*** Opening Data to examine ***

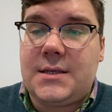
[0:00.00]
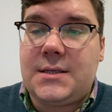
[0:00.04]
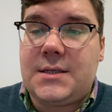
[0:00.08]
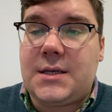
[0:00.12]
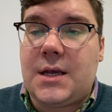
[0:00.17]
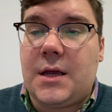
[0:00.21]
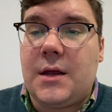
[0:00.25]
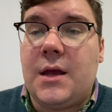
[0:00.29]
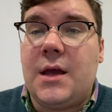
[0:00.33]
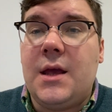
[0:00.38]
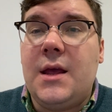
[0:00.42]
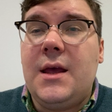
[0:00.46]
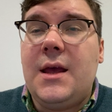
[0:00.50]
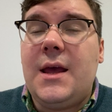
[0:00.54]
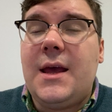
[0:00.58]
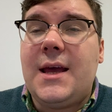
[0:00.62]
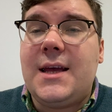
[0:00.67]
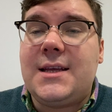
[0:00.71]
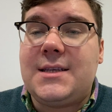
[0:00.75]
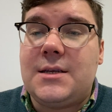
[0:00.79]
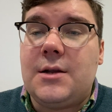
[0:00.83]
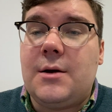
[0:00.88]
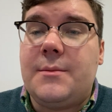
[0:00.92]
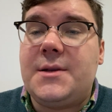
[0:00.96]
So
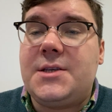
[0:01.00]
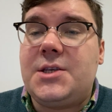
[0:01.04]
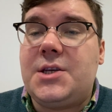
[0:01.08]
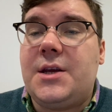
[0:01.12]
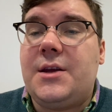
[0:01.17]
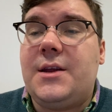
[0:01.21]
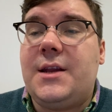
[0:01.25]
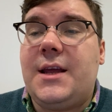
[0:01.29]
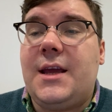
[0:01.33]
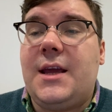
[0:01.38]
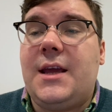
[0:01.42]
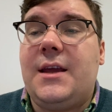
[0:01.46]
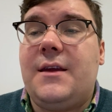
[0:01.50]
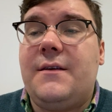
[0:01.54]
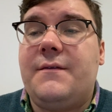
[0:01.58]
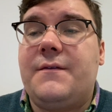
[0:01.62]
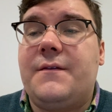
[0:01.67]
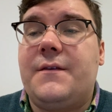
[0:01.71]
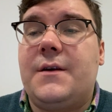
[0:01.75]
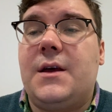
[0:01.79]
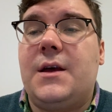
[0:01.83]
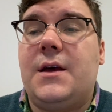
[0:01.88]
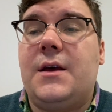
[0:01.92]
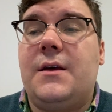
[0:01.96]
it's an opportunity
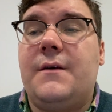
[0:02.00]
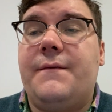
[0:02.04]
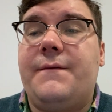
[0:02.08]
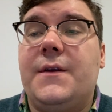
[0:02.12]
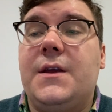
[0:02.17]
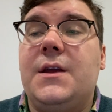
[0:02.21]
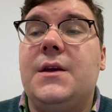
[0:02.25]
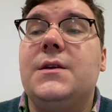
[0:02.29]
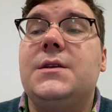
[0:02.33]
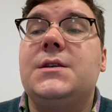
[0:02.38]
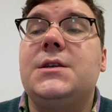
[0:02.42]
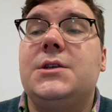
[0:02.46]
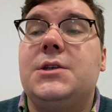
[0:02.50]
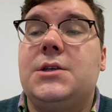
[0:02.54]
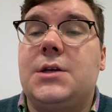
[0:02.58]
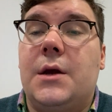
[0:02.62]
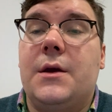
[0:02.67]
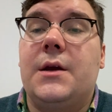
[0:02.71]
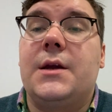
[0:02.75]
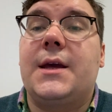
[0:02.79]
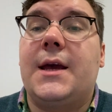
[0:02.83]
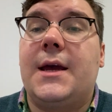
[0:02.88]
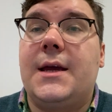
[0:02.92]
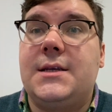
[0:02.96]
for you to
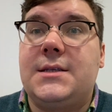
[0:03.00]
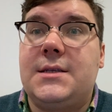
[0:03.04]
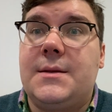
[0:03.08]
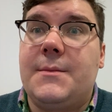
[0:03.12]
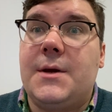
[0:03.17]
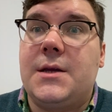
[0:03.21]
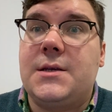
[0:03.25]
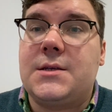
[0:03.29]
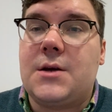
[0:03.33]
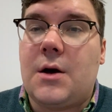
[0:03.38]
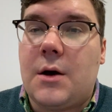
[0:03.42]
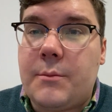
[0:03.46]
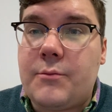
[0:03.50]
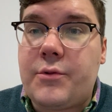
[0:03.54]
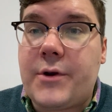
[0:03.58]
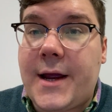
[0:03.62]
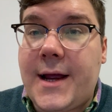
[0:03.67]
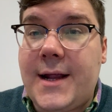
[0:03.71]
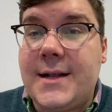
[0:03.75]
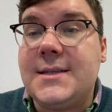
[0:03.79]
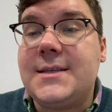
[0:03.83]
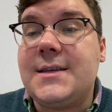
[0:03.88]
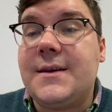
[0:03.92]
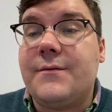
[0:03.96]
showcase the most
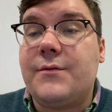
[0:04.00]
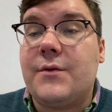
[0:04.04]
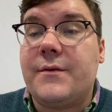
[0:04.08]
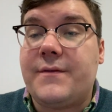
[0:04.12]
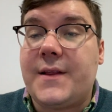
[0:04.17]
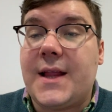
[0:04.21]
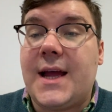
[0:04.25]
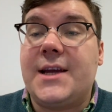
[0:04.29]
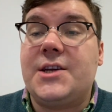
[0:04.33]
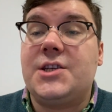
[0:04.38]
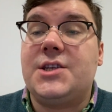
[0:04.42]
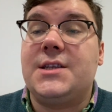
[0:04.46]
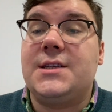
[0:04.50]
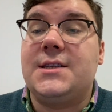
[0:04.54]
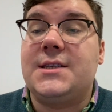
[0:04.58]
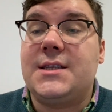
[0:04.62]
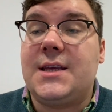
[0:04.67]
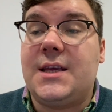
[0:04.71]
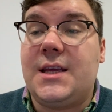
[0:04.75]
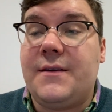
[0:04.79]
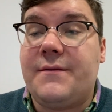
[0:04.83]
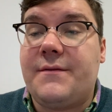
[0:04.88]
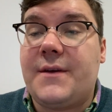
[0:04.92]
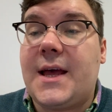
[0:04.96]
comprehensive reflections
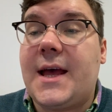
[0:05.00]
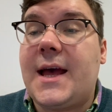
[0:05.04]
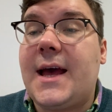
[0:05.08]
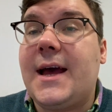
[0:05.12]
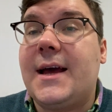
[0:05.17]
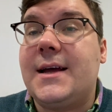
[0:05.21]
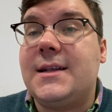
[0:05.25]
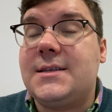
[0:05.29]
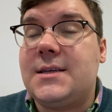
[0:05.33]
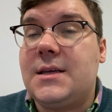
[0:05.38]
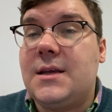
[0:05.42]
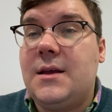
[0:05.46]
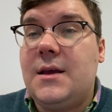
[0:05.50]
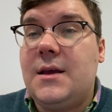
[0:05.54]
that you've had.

*** Closing Data to examine ***
*** Opening Data to examine ***

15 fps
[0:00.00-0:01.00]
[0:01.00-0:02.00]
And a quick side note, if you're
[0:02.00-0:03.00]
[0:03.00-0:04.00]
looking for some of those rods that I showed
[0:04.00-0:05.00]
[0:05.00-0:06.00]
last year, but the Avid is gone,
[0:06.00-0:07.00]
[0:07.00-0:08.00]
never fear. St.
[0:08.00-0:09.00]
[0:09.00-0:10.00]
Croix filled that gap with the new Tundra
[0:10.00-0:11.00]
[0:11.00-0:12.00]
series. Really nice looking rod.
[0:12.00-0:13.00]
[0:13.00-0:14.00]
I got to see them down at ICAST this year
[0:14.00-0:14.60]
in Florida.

*** Closing Data to examine ***

- **Exercise objective**: Your answer must consist solely of the lines above between the line holding "[0:03.00-0:04.00]" and the line holding "[0:10.00-0:11.00]", inclusive, copied exactly.

- **Completed task**:
[0:03.00-0:04.00]
looking for some of those rods that I showed
[0:04.00-0:05.00]
[0:05.00-0:06.00]
last year, but the Avid is gone,
[0:06.00-0:07.00]
[0:07.00-0:08.00]
never fear. St.
[0:08.00-0:09.00]
[0:09.00-0:10.00]
Croix filled that gap with the new Tundra
[0:10.00-0:11.00]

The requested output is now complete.